How to Make Your Own Energy Bars
45 CommentsBeing a frugal road bikerย is tricky. At times, it’s near impossible. So when I started training for LOTOJA last spring I instinctively shielded my wallet when the realization struck me of how much I would be eating, let alone pedaling, on my long training rides. Armed with the sum of human wisdom (Google) and a tough set of intestines, my homemade energy bars recipe experiment ended with this tasty number. At less than $.20 per 200 calorie bar, it satisfied my hunger and my budget.
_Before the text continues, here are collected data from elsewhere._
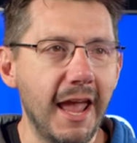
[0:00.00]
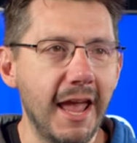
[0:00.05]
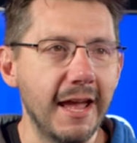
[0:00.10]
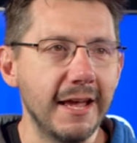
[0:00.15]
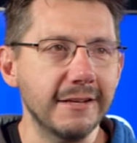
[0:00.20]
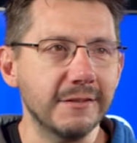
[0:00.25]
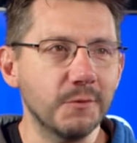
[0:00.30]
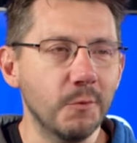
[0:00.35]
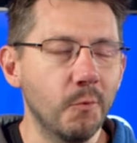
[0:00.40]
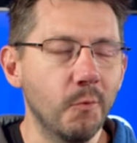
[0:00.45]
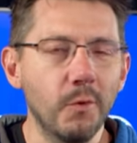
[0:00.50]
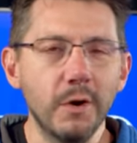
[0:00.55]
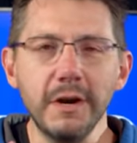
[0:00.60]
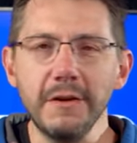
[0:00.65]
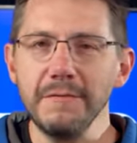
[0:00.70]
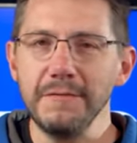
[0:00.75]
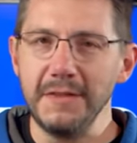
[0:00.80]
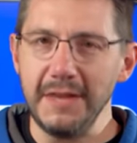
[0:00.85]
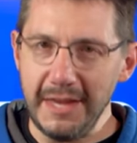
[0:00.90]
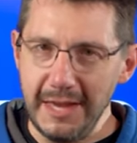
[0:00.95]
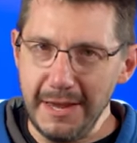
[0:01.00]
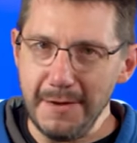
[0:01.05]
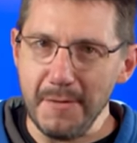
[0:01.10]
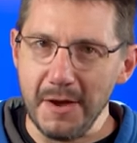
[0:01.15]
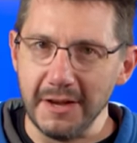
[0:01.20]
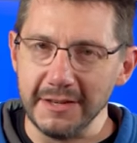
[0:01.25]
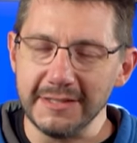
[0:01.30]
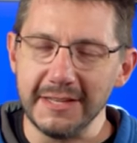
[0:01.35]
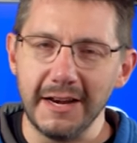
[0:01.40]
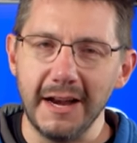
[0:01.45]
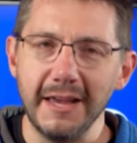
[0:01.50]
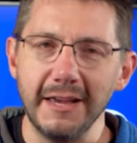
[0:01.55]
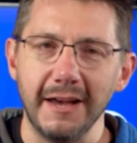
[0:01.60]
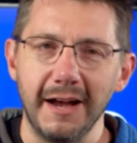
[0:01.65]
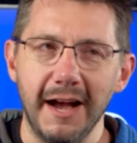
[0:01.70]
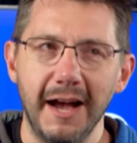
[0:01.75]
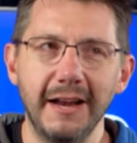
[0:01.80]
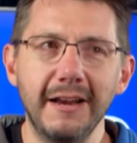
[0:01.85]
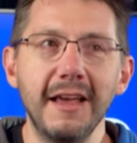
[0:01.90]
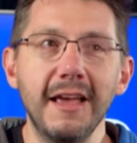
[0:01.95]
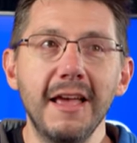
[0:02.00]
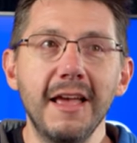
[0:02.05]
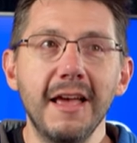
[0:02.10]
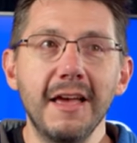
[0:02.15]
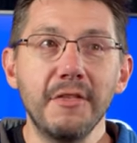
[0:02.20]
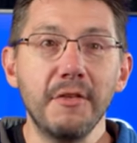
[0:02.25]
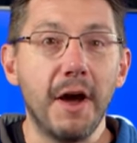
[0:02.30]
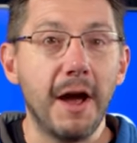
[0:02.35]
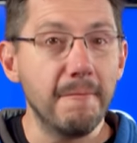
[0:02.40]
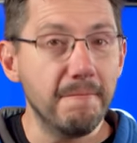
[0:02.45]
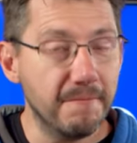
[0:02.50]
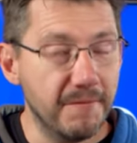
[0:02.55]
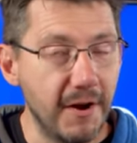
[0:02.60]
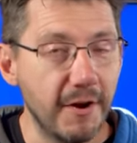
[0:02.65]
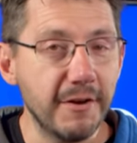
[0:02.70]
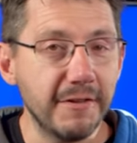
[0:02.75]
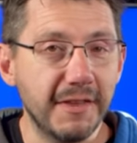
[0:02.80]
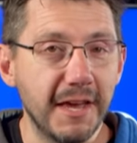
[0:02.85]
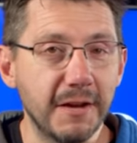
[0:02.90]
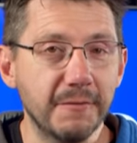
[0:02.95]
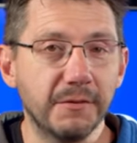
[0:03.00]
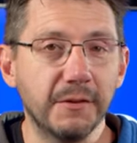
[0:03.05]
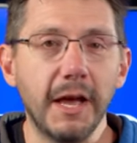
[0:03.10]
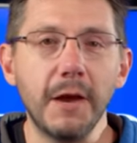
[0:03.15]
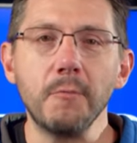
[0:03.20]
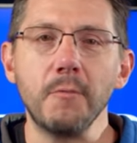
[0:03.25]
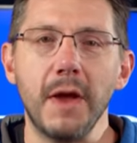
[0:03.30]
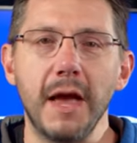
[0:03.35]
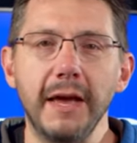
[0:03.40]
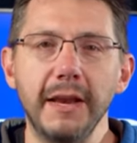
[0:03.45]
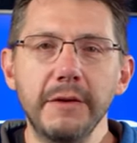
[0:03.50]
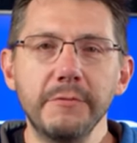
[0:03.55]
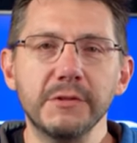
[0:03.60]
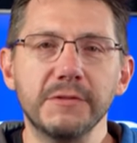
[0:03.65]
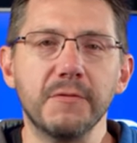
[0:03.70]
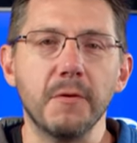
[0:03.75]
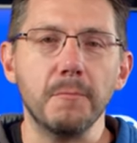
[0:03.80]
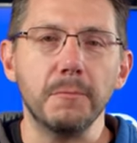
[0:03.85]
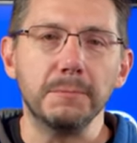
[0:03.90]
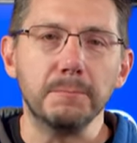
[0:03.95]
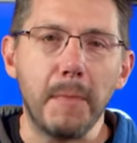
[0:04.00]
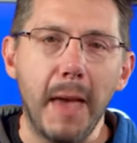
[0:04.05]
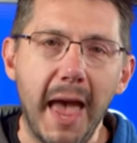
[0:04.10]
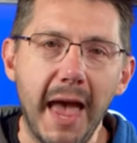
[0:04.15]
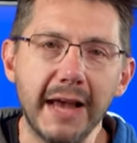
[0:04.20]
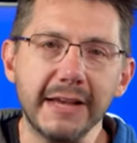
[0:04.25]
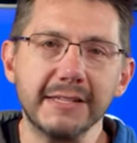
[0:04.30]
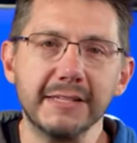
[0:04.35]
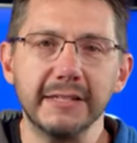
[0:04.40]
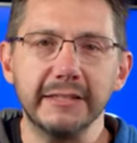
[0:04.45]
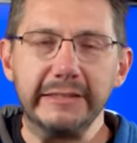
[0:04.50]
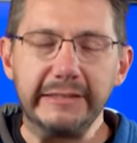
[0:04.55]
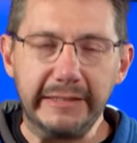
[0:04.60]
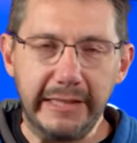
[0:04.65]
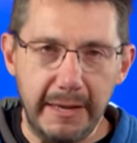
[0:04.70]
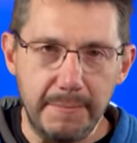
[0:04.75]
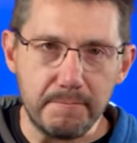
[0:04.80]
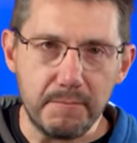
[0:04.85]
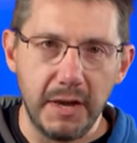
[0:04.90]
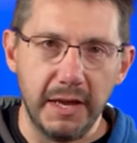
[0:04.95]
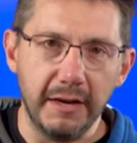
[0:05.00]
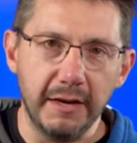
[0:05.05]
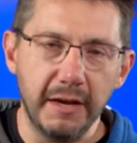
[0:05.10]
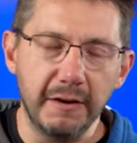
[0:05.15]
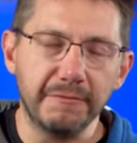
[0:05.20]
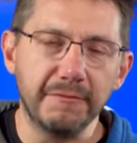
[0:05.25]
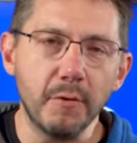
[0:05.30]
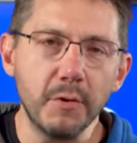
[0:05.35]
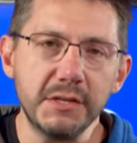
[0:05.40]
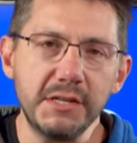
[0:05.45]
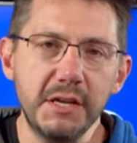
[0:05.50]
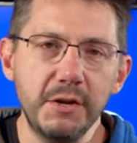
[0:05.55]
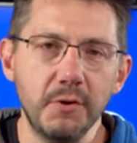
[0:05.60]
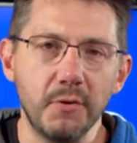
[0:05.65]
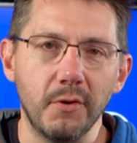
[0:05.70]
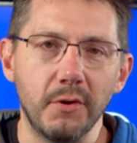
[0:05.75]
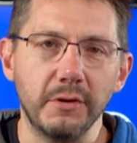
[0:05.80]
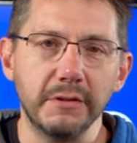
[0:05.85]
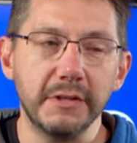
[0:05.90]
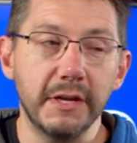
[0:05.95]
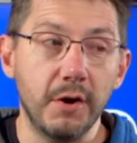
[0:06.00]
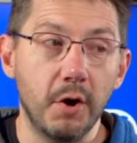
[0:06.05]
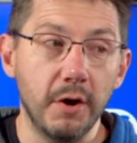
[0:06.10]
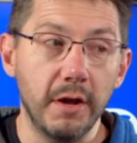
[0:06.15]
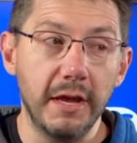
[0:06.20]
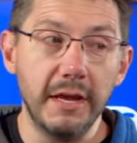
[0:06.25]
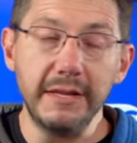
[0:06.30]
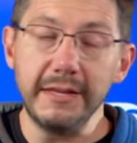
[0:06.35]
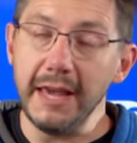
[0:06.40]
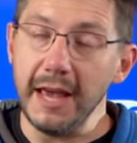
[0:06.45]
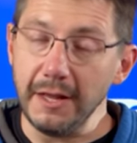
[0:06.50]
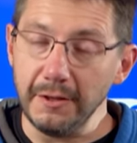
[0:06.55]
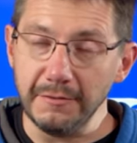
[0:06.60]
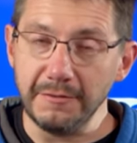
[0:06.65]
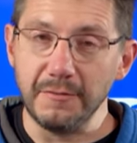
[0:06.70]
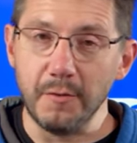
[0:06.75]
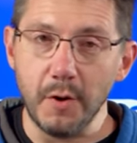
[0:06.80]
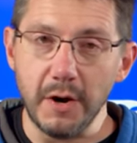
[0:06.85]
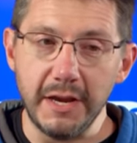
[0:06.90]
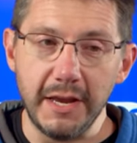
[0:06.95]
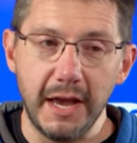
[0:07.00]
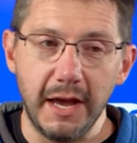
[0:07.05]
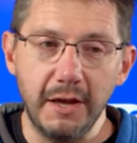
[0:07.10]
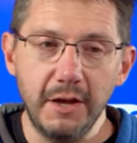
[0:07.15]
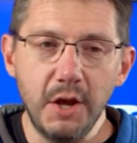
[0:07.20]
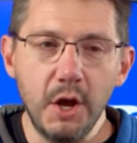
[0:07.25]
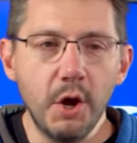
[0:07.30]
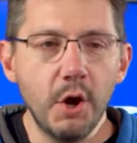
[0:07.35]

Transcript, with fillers: And one of the emails that I got, I'm very thankful I read, it was from Max Leabman, a 14 year old in California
Energy Bars Ingredients List
1 1/4 cups store brand Crisp Rice (Rice Krispies)
1 cup uncooked quick oats
2 tablespoons flaxseed meal
1/4 cup chopped raisins
1/2 teaspoon cinnamon
1/3 cup maple syrup
1/2 cup peanut butter
1 teaspoon vanilla
Step One
Stick your oats, flaxseed meal, raisins, cinnamon, and Rice Krispies in a semi-large mixing bowl. Stir them together a bit so when you add the peanut butter mixture you don’t inhale balls of cinnamon that throw you into a coughing fit at mile 65 this weekend.
Step Two
On the stove, warm up the peanut butter and syrup. Heat and stir until they form a nice, smooth mixture. After you take it off the heat, add the vanilla. Why you do this, I have no idea, but one cooking blog insisted. Who am I to argue.
Step Three
Pour your peanut butter goop into the bowl with the rest of the ingredients. Mix until everything is coated in peanut-buttery, syrupy goodness.
Step Four
Spray a small cooking sheet with PAM or whatever non-stick cooking spray you fancy. Dump your mixture onto the sheet, cover it with wax paper, and use a rolling pin to mash it down hard into the pan. Stick the whole thing into the fridge to chillax for a bit.
Step Five
Take it out of the fridge (unless you have a special talent for wielding a pizza cutter among milk and eggs) and slice your concoction into 8 bars.
Step Six
Wrap each one in wax paper (you can do plastic wrap, but wax paper is much easier to unwrap when riding), tape it up, and throw a few in your jersey pocket for your next ride.
Nutrition Facts
So, here’s how it goes, for the recipe above you’ve got a total 1670 calories, 214g of carbs, and 48g of protein. If you cut it into 8 bars, you’ve got bars that have 209 calories, 27g of carbs, and 6g of protein a piece for about $0.19 a bar. Not too shabby.
Ugrades
If you like nuts. You can add those. I’m not a big fan of nuts in bars so, obviously, my version is nut-free.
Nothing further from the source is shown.